Defender for Containers runs a threat intelligence engine against cluster activity that a manual audit log review would not catch at scale. Specific detections include cryptocurrency mining activity identified by process behavior rather than known hashes, container escape attempts using techniques like namespace manipulation and privileged container creation, exposed Kubernetes dashboards probed from external IPs, and lateral movement via service account token exfiltration. The sensor runs as a DaemonSet with direct node access and can detect syscall-level activity that the Kubernetes API server audit log does not record.

Why should container images be pinned to digest rather than using mutable tags in production?

A mutable image tag such as nginx:latest or app:v2 can be overwritten in the registry, meaning the image a pod pulls today may be different from what it pulled yesterday. An attacker who can push to your registry or who compromises an upstream registry can silently replace a tagged image with a malicious one. Pinning to digest (image@sha256:abc123...) guarantees that the exact byte-for-byte image that was built and scanned in CI is the one that runs in production. Notation image signing combined with the Ratify admission webhook provides a stronger guarantee by verifying a cryptographic signature at pod creation time.

What is the most commonly missed AKS security configuration in enterprise deployments?

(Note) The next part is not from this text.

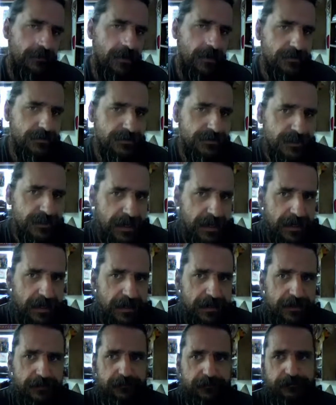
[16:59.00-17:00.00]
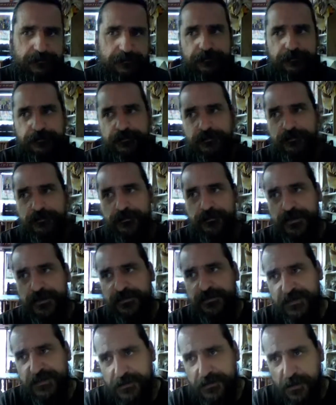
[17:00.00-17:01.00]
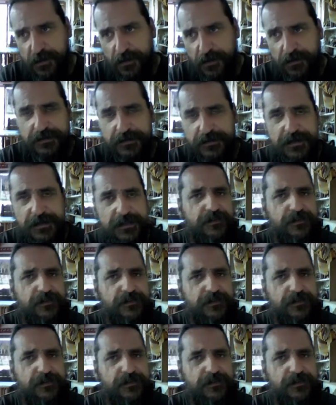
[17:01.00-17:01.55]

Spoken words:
Marseille, the Visconti,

Based on Defender for Cloud recommendations and real-world assessments, the most commonly missed configuration is leaving the Kubernetes API server accessible from the public internet without IP range restrictions. Many AKS clusters are deployed with the default public API server endpoint and never have authorized IP ranges configured, which means the API server accepts connections from any IP address. The second most common gap is missing Defender for Containers sensor coverage on clusters deployed before the sensor was available or in subscriptions where the Defender plan was not enabled at deployment time.